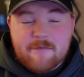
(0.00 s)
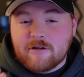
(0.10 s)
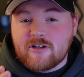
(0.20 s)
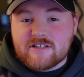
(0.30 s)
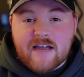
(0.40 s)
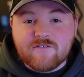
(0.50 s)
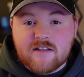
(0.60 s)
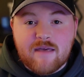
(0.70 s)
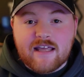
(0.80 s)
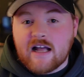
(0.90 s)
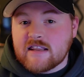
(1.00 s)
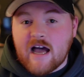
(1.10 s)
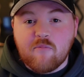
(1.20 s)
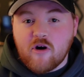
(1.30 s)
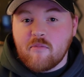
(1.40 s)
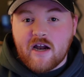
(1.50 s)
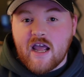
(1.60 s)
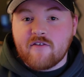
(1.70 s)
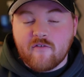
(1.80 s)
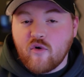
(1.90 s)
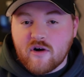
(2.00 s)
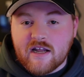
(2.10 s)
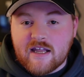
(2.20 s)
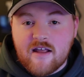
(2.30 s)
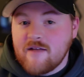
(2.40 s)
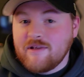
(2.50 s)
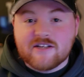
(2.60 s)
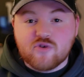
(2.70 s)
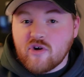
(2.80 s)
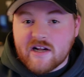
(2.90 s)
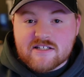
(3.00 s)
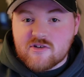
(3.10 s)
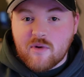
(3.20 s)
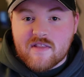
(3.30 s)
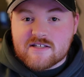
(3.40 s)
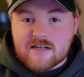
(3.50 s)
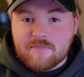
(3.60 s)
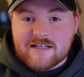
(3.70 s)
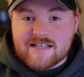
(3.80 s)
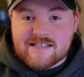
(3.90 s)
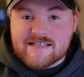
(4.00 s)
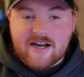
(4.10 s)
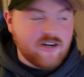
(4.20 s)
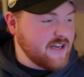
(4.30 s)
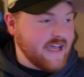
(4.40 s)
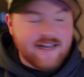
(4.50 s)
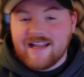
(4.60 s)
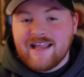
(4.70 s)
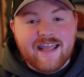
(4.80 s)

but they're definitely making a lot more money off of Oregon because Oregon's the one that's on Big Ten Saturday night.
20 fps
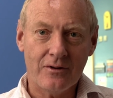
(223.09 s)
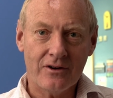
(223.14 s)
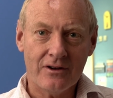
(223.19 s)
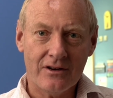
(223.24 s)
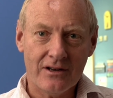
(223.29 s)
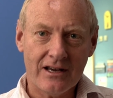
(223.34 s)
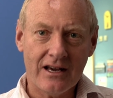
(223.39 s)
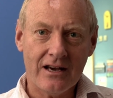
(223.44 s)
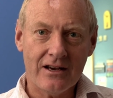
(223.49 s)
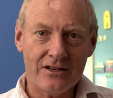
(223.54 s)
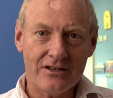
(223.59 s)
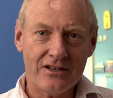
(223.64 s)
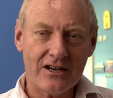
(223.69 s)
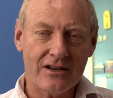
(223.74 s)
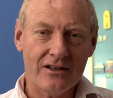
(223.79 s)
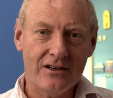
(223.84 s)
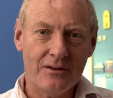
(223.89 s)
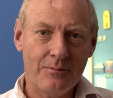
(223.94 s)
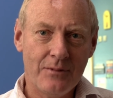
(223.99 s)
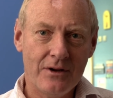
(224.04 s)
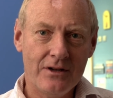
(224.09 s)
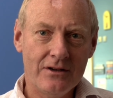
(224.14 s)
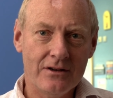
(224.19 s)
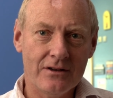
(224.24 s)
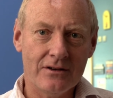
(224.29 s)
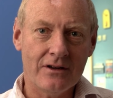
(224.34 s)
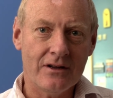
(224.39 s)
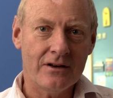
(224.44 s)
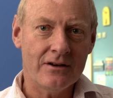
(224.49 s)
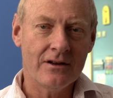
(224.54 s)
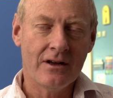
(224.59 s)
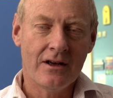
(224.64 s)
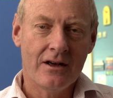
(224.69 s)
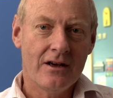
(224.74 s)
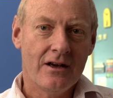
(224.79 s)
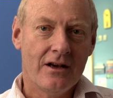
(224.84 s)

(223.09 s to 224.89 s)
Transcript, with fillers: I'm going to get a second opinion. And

● **YOUR OBJECTIVE**
In the answer, the data should reappear exactly, with no pictures.

● **ANSWER FOR THIS EXERCISE**
(0.00 s)
(0.10 s)
(0.20 s)
(0.30 s)
(0.40 s)
(0.50 s)
(0.60 s)
(0.70 s)
(0.80 s)
(0.90 s)
(1.00 s)
(1.10 s)
(1.20 s)
(1.30 s)
(1.40 s)
(1.50 s)
(1.60 s)
(1.70 s)
(1.80 s)
(1.90 s)
(2.00 s)
(2.10 s)
(2.20 s)
(2.30 s)
(2.40 s)
(2.50 s)
(2.60 s)
(2.70 s)
(2.80 s)
(2.90 s)
(3.00 s)
(3.10 s)
(3.20 s)
(3.30 s)
(3.40 s)
(3.50 s)
(3.60 s)
(3.70 s)
(3.80 s)
(3.90 s)
(4.00 s)
(4.10 s)
(4.20 s)
(4.30 s)
(4.40 s)
(4.50 s)
(4.60 s)
(4.70 s)
(4.80 s)

but they're definitely making a lot more money off of Oregon because Oregon's the one that's on Big Ten Saturday night.
20 fps
(223.09 s)
(223.14 s)
(223.19 s)
(223.24 s)
(223.29 s)
(223.34 s)
(223.39 s)
(223.44 s)
(223.49 s)
(223.54 s)
(223.59 s)
(223.64 s)
(223.69 s)
(223.74 s)
(223.79 s)
(223.84 s)
(223.89 s)
(223.94 s)
(223.99 s)
(224.04 s)
(224.09 s)
(224.14 s)
(224.19 s)
(224.24 s)
(224.29 s)
(224.34 s)
(224.39 s)
(224.44 s)
(224.49 s)
(224.54 s)
(224.59 s)
(224.64 s)
(224.69 s)
(224.74 s)
(224.79 s)
(224.84 s)

(223.09 s to 224.89 s)
Transcript, with fillers: I'm going to get a second opinion. And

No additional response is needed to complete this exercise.